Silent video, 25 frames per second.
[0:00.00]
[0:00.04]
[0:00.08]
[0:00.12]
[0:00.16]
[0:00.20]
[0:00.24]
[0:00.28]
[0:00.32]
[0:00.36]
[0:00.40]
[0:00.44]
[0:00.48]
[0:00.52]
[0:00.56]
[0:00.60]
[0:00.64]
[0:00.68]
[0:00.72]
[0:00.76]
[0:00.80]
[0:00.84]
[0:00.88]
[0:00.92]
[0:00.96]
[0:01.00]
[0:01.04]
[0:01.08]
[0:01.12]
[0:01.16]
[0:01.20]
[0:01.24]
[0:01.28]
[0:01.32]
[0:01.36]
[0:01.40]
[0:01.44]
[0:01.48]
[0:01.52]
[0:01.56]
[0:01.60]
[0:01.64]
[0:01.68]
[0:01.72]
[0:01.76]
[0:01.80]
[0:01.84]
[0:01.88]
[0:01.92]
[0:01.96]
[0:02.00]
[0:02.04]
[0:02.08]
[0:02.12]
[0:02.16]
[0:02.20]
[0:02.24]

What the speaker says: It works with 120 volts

□ □ □ □ □

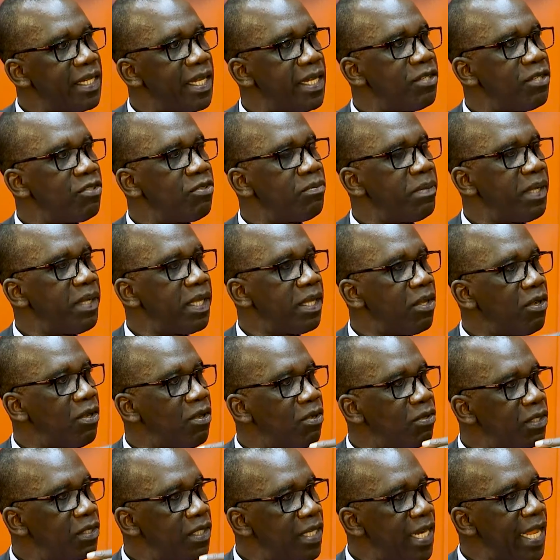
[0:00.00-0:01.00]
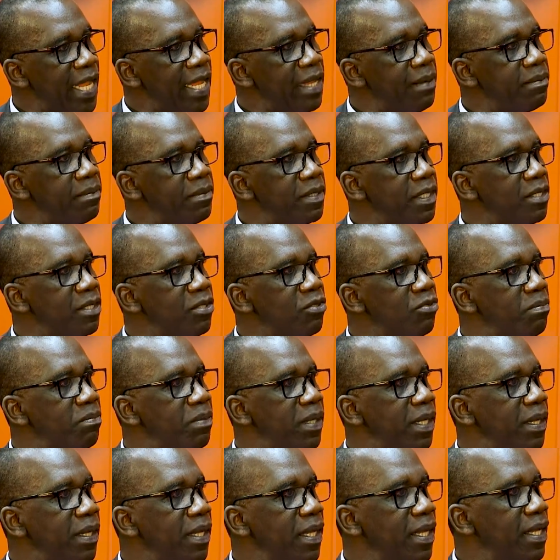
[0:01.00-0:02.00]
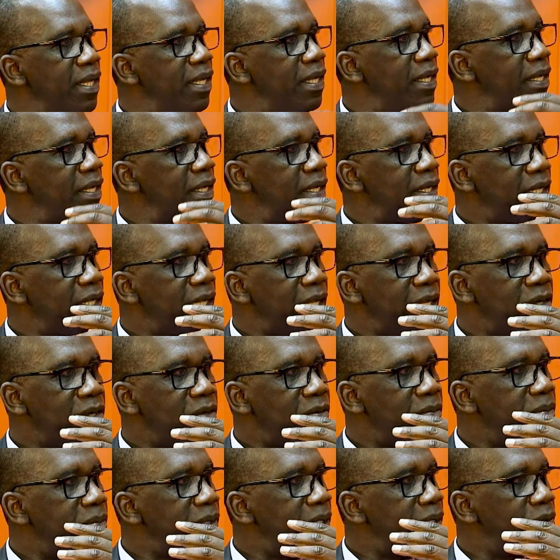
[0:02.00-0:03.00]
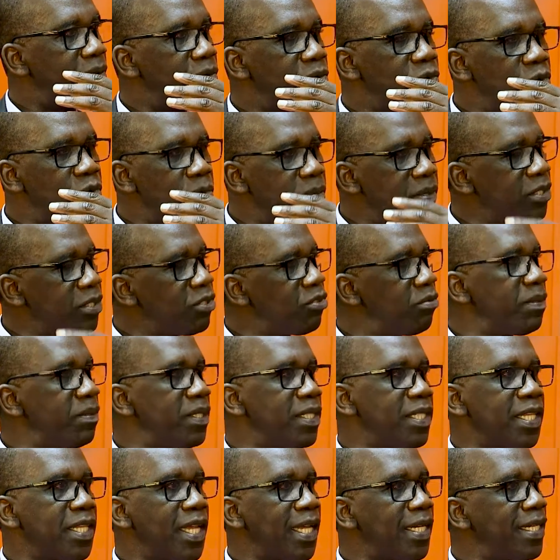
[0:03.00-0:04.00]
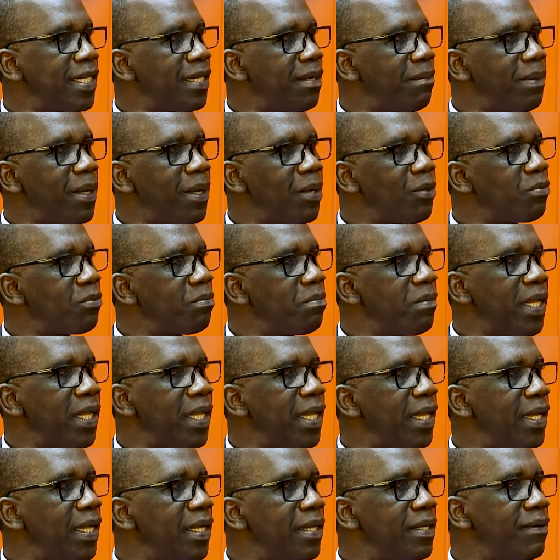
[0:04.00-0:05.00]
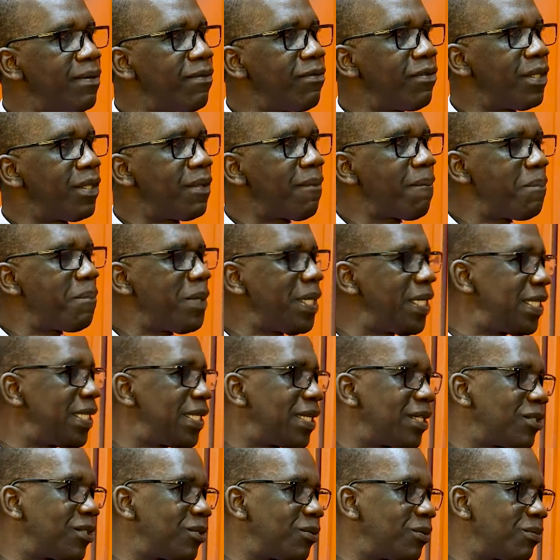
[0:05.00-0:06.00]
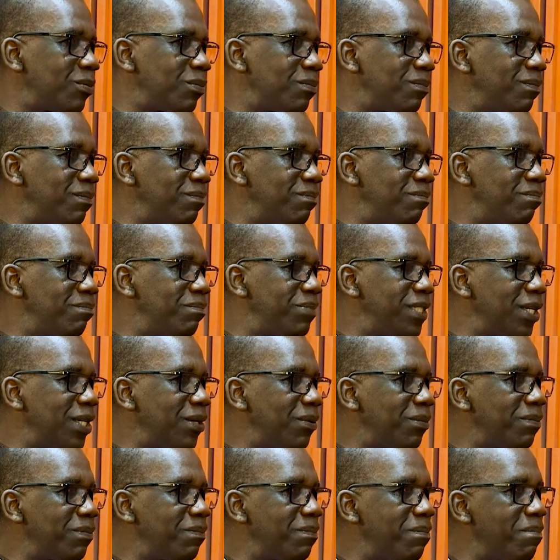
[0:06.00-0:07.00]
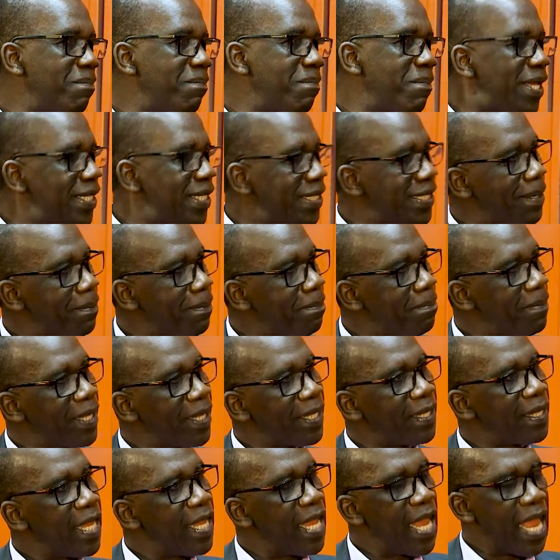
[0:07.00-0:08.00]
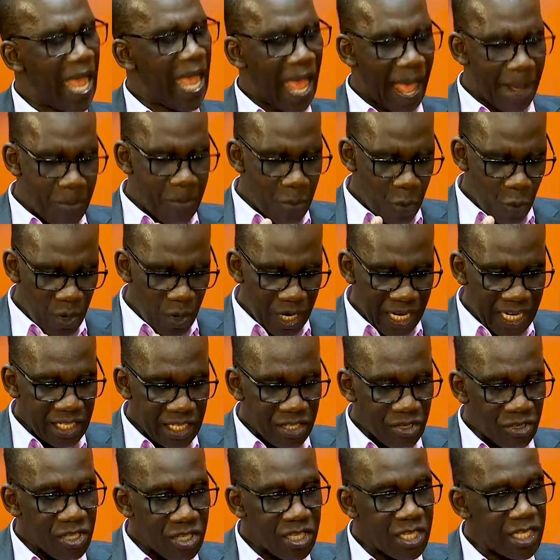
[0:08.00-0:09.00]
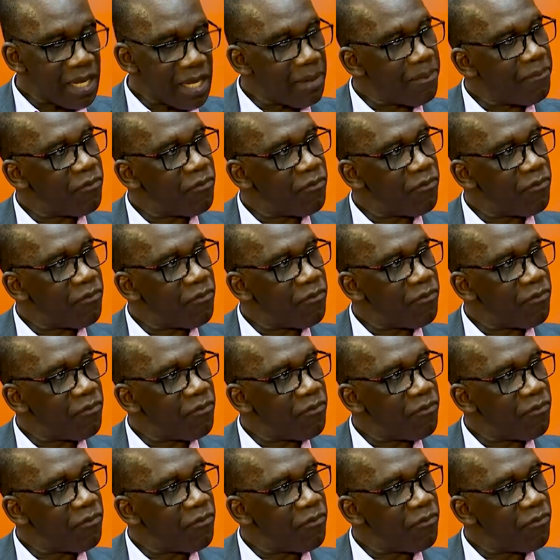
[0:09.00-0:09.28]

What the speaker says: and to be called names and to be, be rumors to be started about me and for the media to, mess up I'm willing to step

□ □ □ □ □

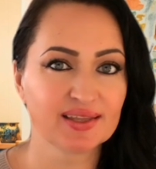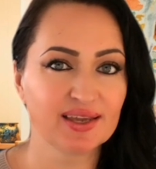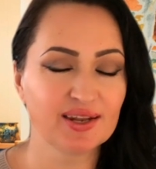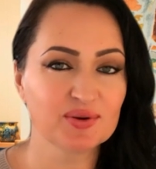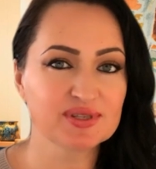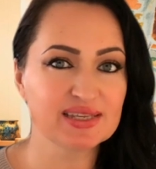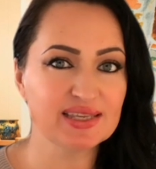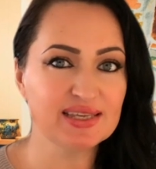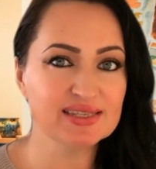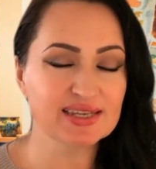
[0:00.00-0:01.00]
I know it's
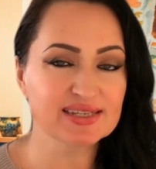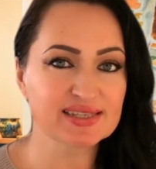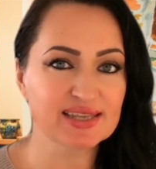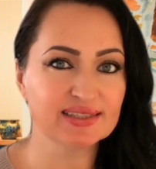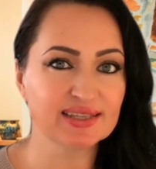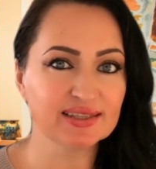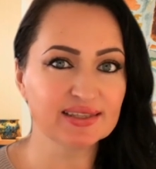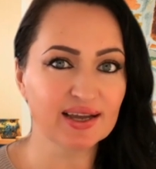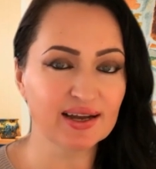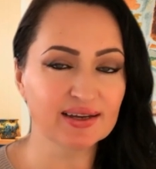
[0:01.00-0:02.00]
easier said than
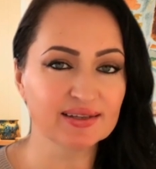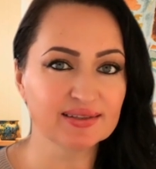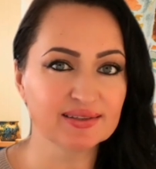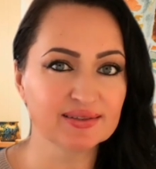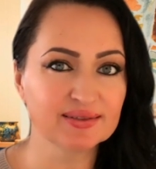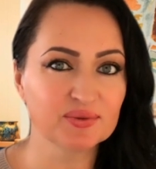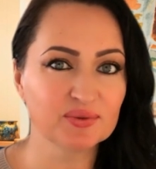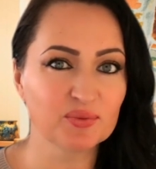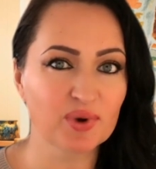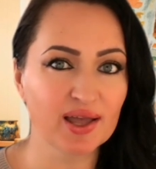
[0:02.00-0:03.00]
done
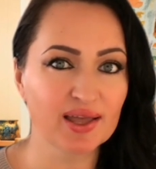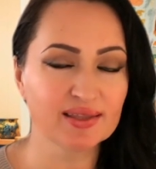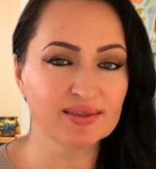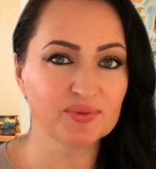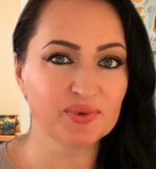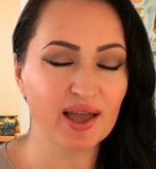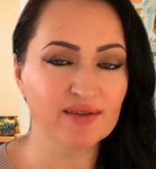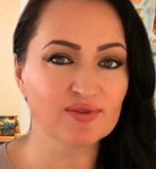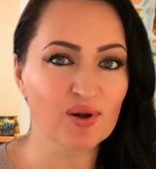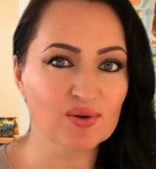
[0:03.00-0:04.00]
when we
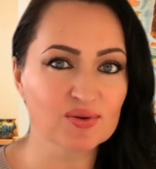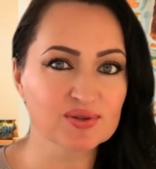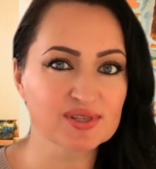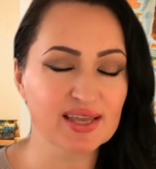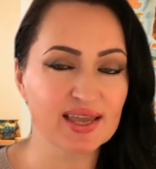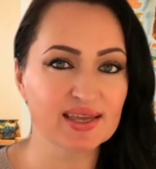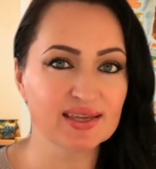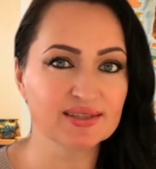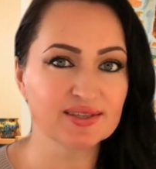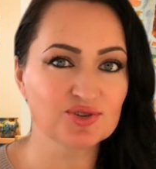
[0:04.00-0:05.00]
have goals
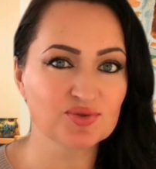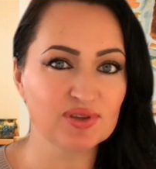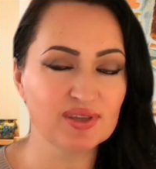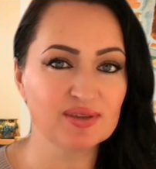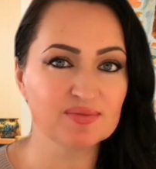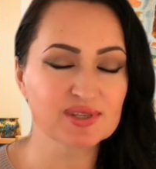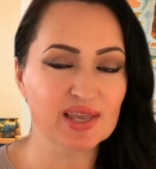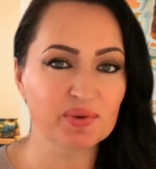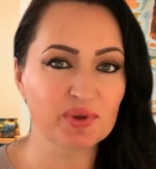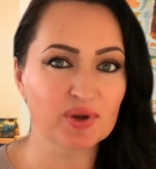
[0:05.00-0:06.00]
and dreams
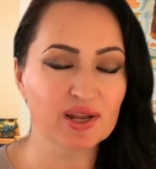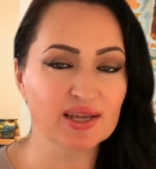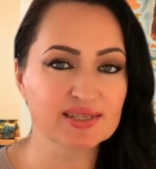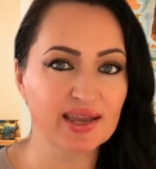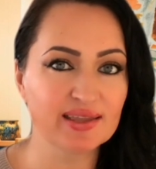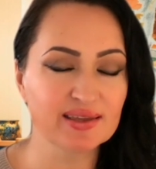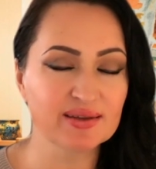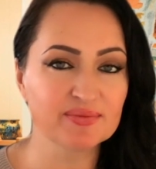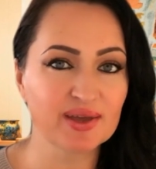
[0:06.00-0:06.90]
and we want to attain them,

□ □ □ □ □

§ Exercise
Scanning the listing, tally the lines with "What" in them and state the number by itself.

§ Solution to the problem
2